Valentin fouilla dans sa mémoire, mais en vain, et il murmura à Carabella :

— Où est-ce ?

— Au sud-est de Khyntor.

— Mais au sud-est de Khyntor, c’est le territoire des Métamorphes.

— Exactement.

Les traits lourds de Zalzan Kavol s’animèrent pour la première fois depuis qu’ils s’étaient trouvés devant le barrage sur la route. Il se tourna vers la géante et demanda :

— Quel travail peut-il y avoir pour nous à Ilirivoyne ?

— Les Changeformes organisent leur grand festival le mois prochain, répondit Lisamon Hultin. Il y aura des danses des moissons, toutes sortes de concours et de réjouissances. On m’a dit que parfois des troupes d’artistes venant des provinces impériales pénétraient dans la réserve et gagnaient des sommes énormes pendant le festival. Les Métamorphes font peu de cas de la monnaie Impériale et se hâtent de dépenser leur argent.

— Vraiment ? fit Zalzan Kavol.

Une lueur de cupidité passa sur son visage.

— J’avais entendu dire la même chose, il y a bien longtemps. Mais il ne m’était jamais venu à l’esprit d’en vérifier l’exactitude.

— Vous la vérifierez sans moi ! s’écria soudain Sleet.

— Hein ? fit le Skandar en tournant la tête vers lui.

Sleet manifestait une tension extrême, comme s’il avait jonglé les yeux bandés tout l’après-midi. Il avait les lèvres pincées et exsangues et les yeux fixes et anormalement brillants.
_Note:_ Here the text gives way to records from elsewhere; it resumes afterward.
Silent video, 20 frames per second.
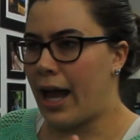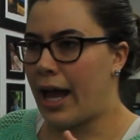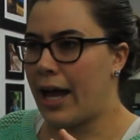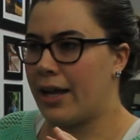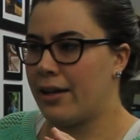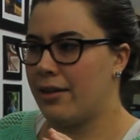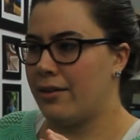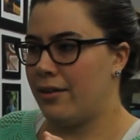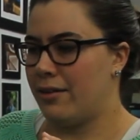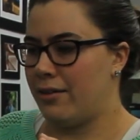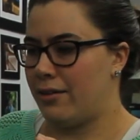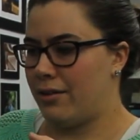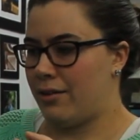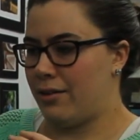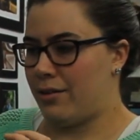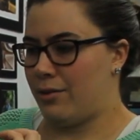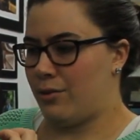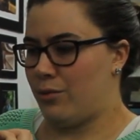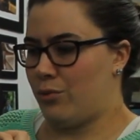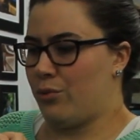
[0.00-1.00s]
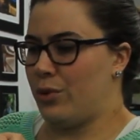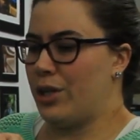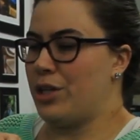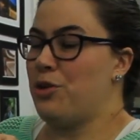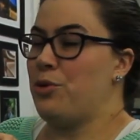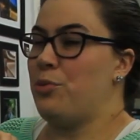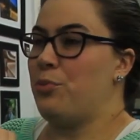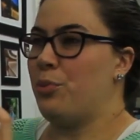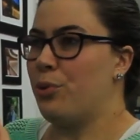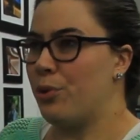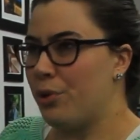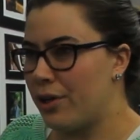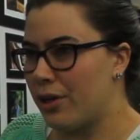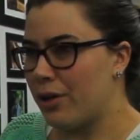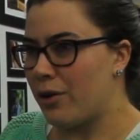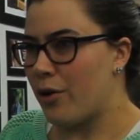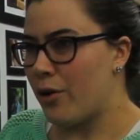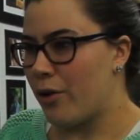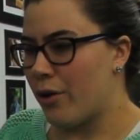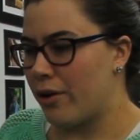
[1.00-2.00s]
And when you put
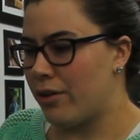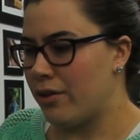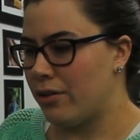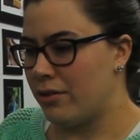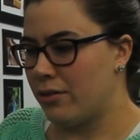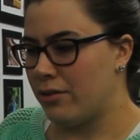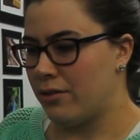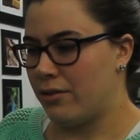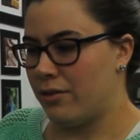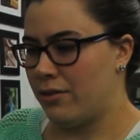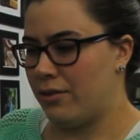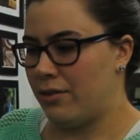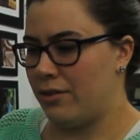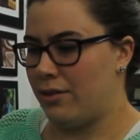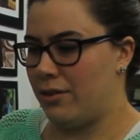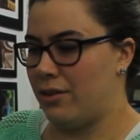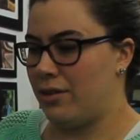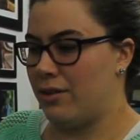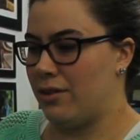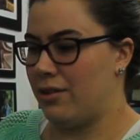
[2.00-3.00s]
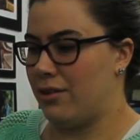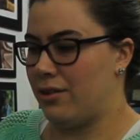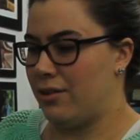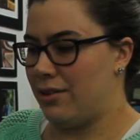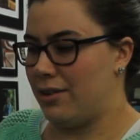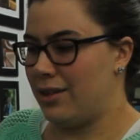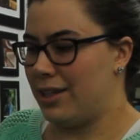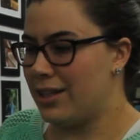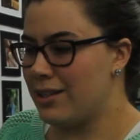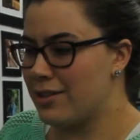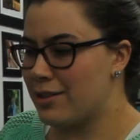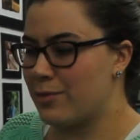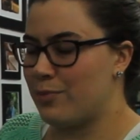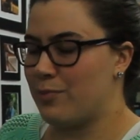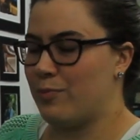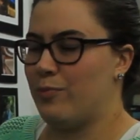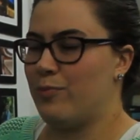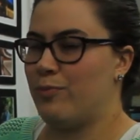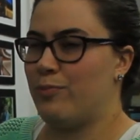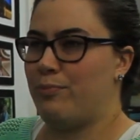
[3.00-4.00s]
it on, this
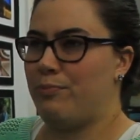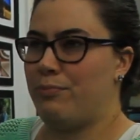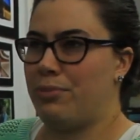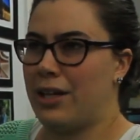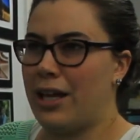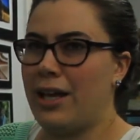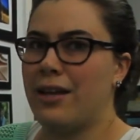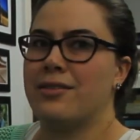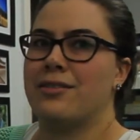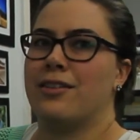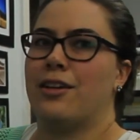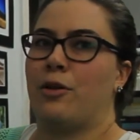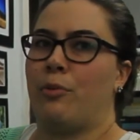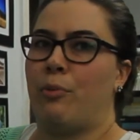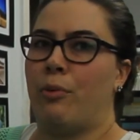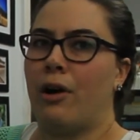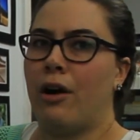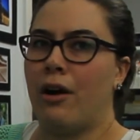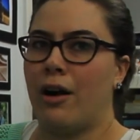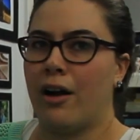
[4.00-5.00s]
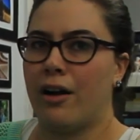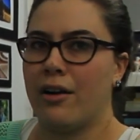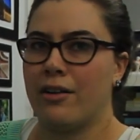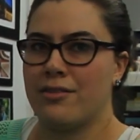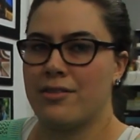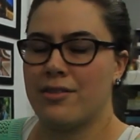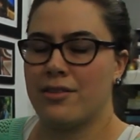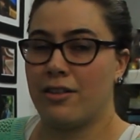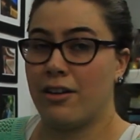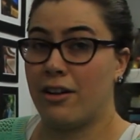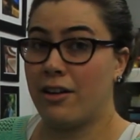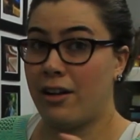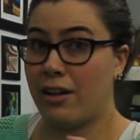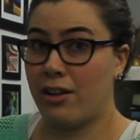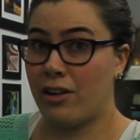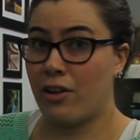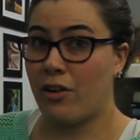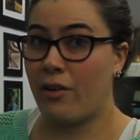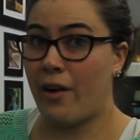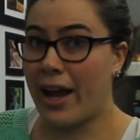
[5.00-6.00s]
plastic part
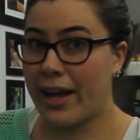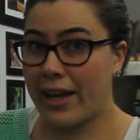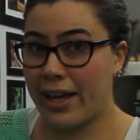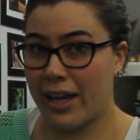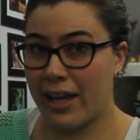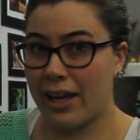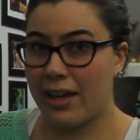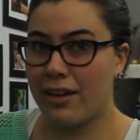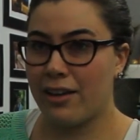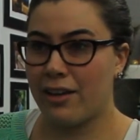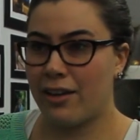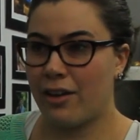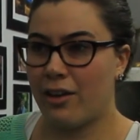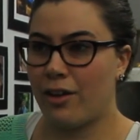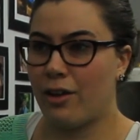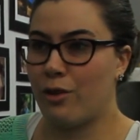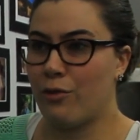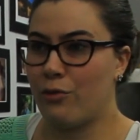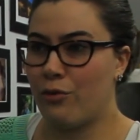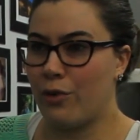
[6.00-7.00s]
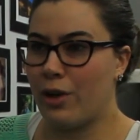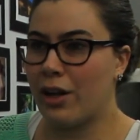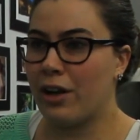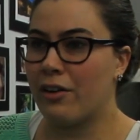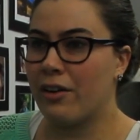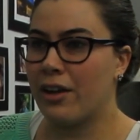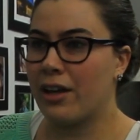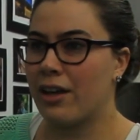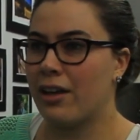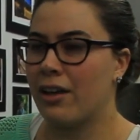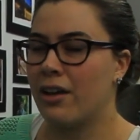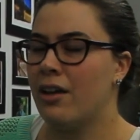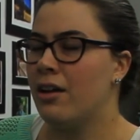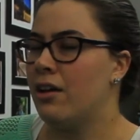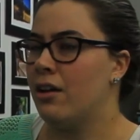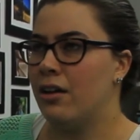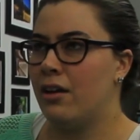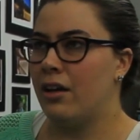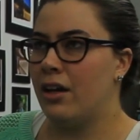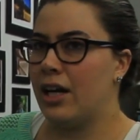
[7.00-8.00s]
started cracking at
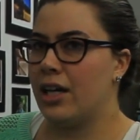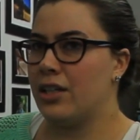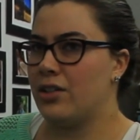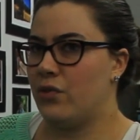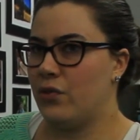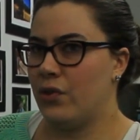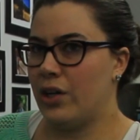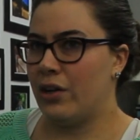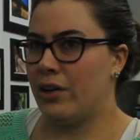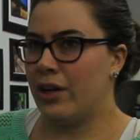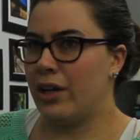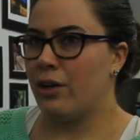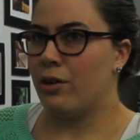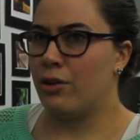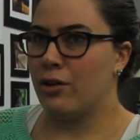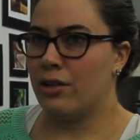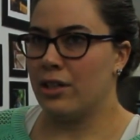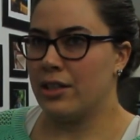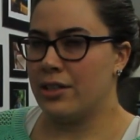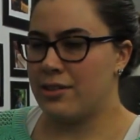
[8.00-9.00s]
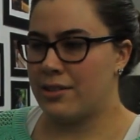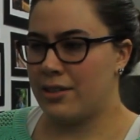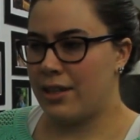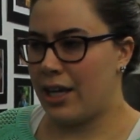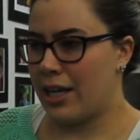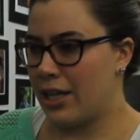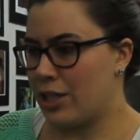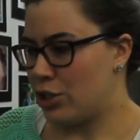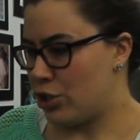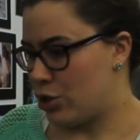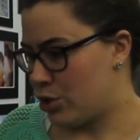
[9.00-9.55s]
very early stage.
— Si vous allez à Ilirivoyne, fit-il d’une voix sourde, je ne vous accompagnerai pas.

— Souvenez-vous que nous avons un contrat, dit Zalzan Kavol.

— Cela ne change rien. Rien dans notre contrat ne m’oblige à vous suivre à l’intérieur du territoire Métamorphe. La législation impériale n’y est pas appliquée et notre contrat cesse d’être en vigueur dès l’instant où nous pénétrons dans la réserve. Je n’ai aucune attirance envers les Métamorphes et je refuse de risquer ma vie dans leur province.

— Nous parlerons de cela plus tard, Sleet.

— Plus tard, ma réponse sera la même.

Zalzan Kavol laissa errer son regard sur les visages qui l’entouraient.

— Ça suffit. Nous venons de perdre des heures ici. Je vous remercie de votre aide, dit-il à Lisamon Hultin d’une voix sans chaleur.